The Senate is set to vote Thursday on President Trump's much-critiqued national emergency declaration directing funds to building a security wall at the southern border. Ahead of the big vote, Trump has issued some preemptive warnings, declaring he's "prepared to veto, if necessary" and coining a new label for Democrats: "Border Deniers."
"A big National Emergency vote today by The United States Senate on Border Security & the Wall (which is already under major construction). I am prepared to veto, if necessary. The Southern Border is a National Security and Humanitarian Nightmare, but it can be easily fixed!" Trump tweeted Thursday morning.
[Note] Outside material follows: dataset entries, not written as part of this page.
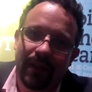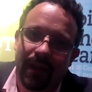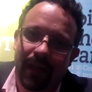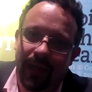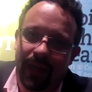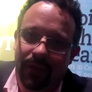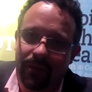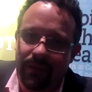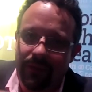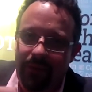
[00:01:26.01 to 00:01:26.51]

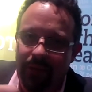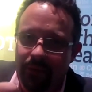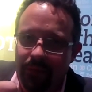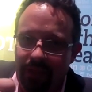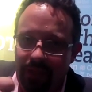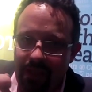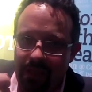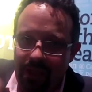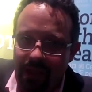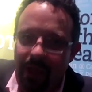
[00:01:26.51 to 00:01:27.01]
and it was about
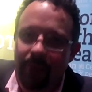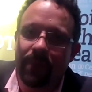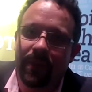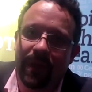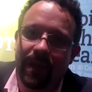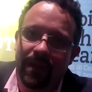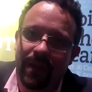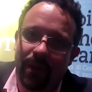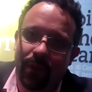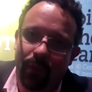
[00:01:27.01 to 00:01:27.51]
building a
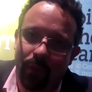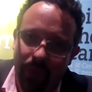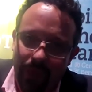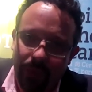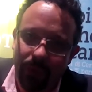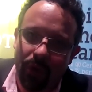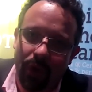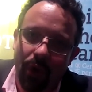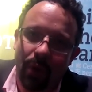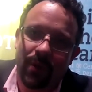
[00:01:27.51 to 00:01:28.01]
company that we
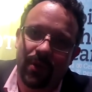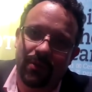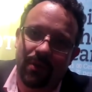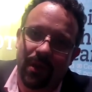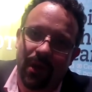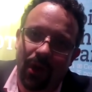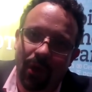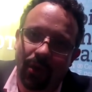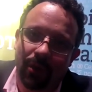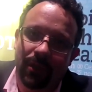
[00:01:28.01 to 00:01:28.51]
would always
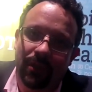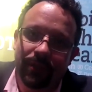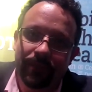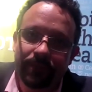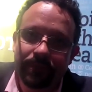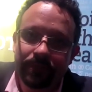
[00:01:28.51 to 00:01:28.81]
want to hold.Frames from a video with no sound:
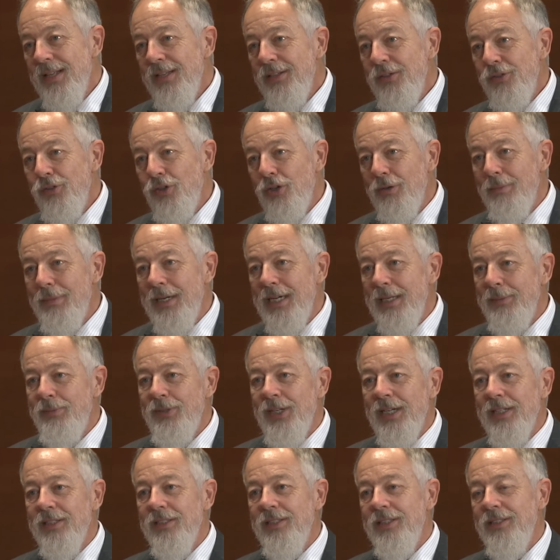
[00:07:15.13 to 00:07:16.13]
Not my
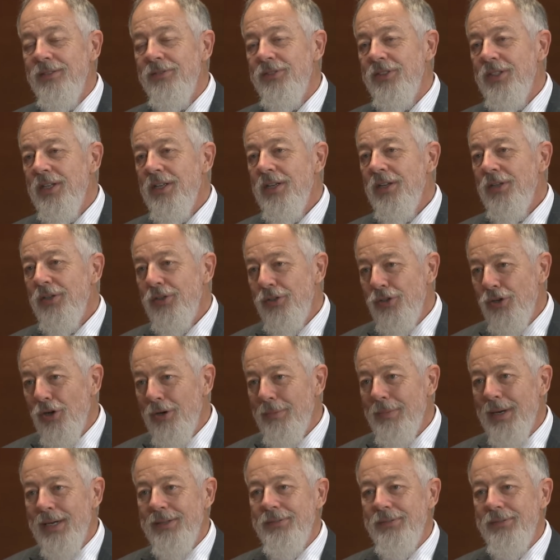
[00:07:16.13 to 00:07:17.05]
objectives, not my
"The Democrats are 'Border Deniers,'" he added. "They refuse to see or acknowledge the Death, Crime, Drugs and Human Trafficking at our Southern Border!"
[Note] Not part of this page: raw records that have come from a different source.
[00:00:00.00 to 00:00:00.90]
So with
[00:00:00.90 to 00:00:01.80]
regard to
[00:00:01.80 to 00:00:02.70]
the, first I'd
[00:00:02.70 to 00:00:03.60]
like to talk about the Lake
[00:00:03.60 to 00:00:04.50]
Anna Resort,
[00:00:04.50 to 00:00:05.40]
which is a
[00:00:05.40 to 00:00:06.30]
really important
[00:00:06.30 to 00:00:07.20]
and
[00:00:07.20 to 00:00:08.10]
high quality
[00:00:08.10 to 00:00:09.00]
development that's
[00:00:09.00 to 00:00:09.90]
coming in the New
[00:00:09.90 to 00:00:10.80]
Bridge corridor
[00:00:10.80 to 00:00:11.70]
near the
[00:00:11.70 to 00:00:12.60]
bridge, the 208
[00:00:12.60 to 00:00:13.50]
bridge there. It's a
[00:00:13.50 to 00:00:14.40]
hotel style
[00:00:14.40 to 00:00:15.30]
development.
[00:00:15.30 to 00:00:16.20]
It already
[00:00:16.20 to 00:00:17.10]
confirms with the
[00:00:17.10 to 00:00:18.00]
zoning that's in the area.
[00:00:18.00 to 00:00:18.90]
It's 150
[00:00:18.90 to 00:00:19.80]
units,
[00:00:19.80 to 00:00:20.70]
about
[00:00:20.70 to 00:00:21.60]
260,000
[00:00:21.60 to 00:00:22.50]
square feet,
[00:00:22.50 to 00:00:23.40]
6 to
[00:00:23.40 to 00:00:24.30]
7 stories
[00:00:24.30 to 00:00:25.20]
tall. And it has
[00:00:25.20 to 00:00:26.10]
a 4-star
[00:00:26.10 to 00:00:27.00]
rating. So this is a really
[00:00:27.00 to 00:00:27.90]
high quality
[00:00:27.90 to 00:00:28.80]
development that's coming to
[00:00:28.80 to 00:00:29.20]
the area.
While it's no surprise that Senate Democrats are expected to vote against Trump's national emergency declaration Thursday, many Republicans are expected to join them in shooting down the measure. Only four Republican defectors would be enough to block Trump's declaration.
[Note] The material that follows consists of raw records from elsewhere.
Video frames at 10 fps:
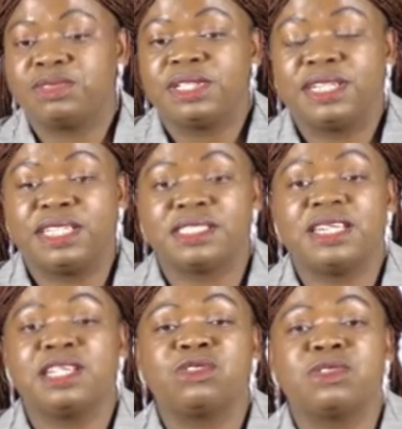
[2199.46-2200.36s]

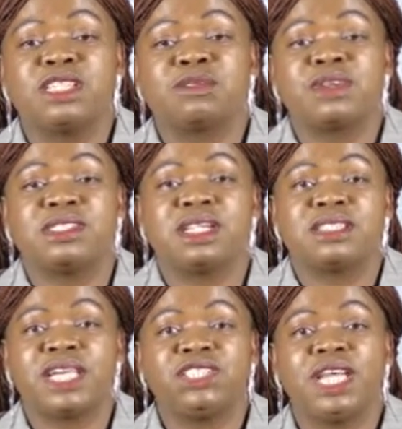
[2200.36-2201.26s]
listening to this
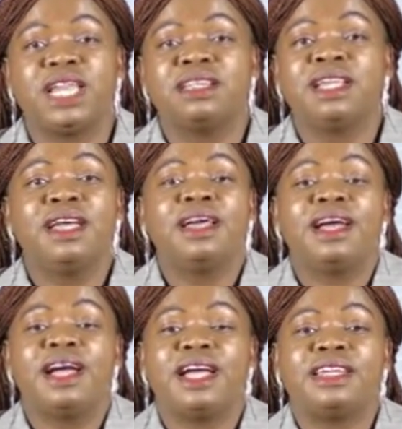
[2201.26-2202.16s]
presentation,
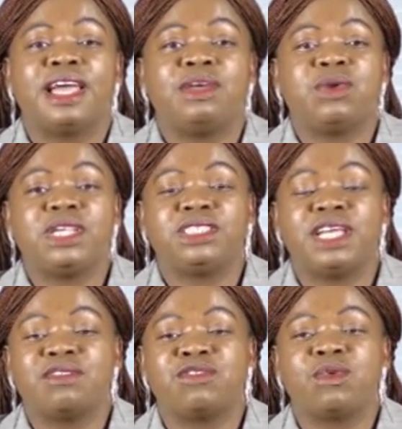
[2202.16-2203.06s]
and I wish
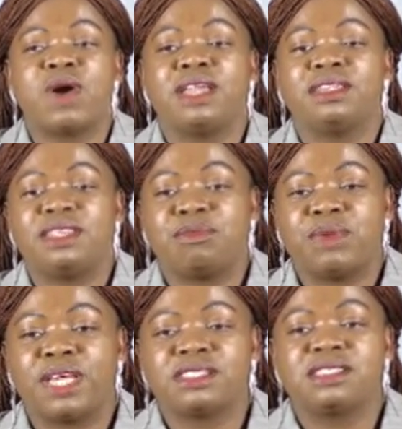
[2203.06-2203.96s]
everyone the
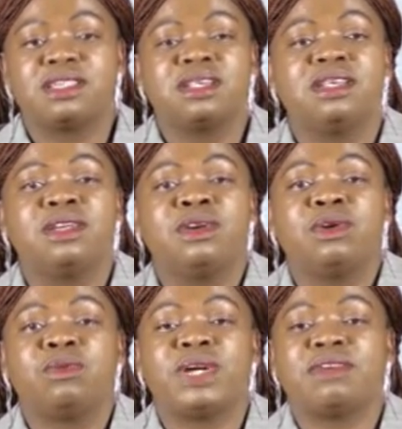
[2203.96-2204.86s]
best
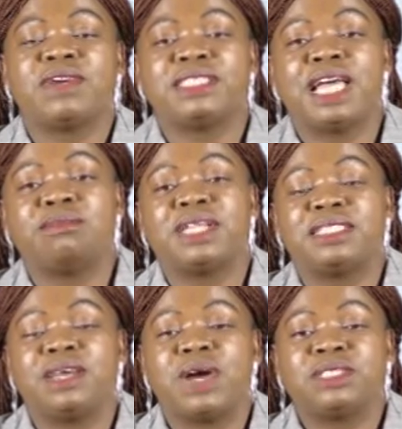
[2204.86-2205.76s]
whatever time
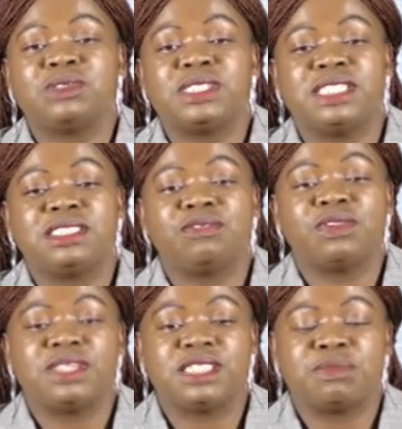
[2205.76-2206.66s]
that they want to sit
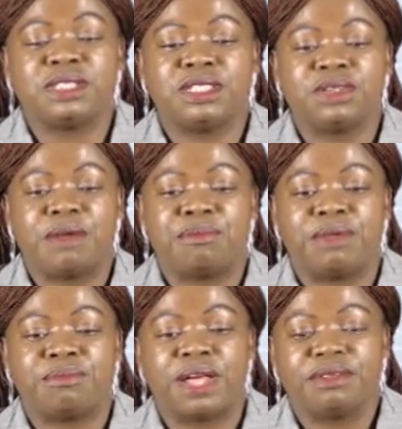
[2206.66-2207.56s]
for this particular
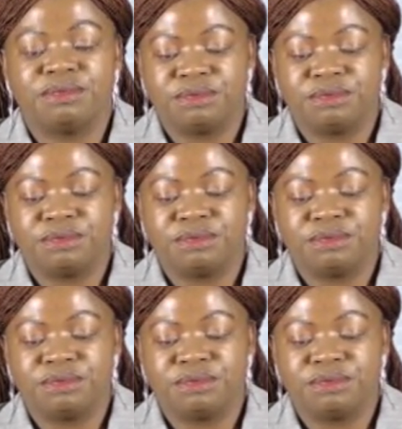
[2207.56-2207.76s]
paper.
"The Republicans are predicting that the showdown vote will result in Congress sending Trump a resolution blocking the border emergency he proclaimed last month to steer an extra $3.6 billion to building border barriers," the New York Post reports.
"On Wednesday, Senate passage of the resolution was all but guaranteed after the collapse of efforts by the White House and Republican senators to reach compromise on separate legislation by Sen. Mike Lee, R-Utah, curtailing presidents’ powers to declare emergencies in the future," the Post notes.
If Trump vetoes the resolution, both the House and the Senate would need a two-thirds majority vote on the resolution to overturn Trump's action.
Trump felt compelled to issue the national emergency after Congress refused to fully fund his request for $5.7 billion for building a segment of the border wall. After the stalemate over the issue led to the longest government shutdown in history, the Democrat-controlled House agreed to give Trump $1.375 billion, or about a fifth of what he'd requested.
Trump has been steadily hammering the crisis at the border for weeks, repeatedly citing examples of the dangers and injustice of illegal immigration and Democrats' "open borders" agenda. He's also been trying to apply pressure to Republicans to back him, efforts that appear to have fallen short.
"Republican Senators have a very easy vote this week," he tweeted Monday. "It is about Border Security and the Wall (stopping Crime, Drugs etc.), not Constitutionality and Precedent. It is an 80% positive issue. The Dems are 100% United, as usual, on a 20% issue, Open Borders and Crime. Get tough R’s!"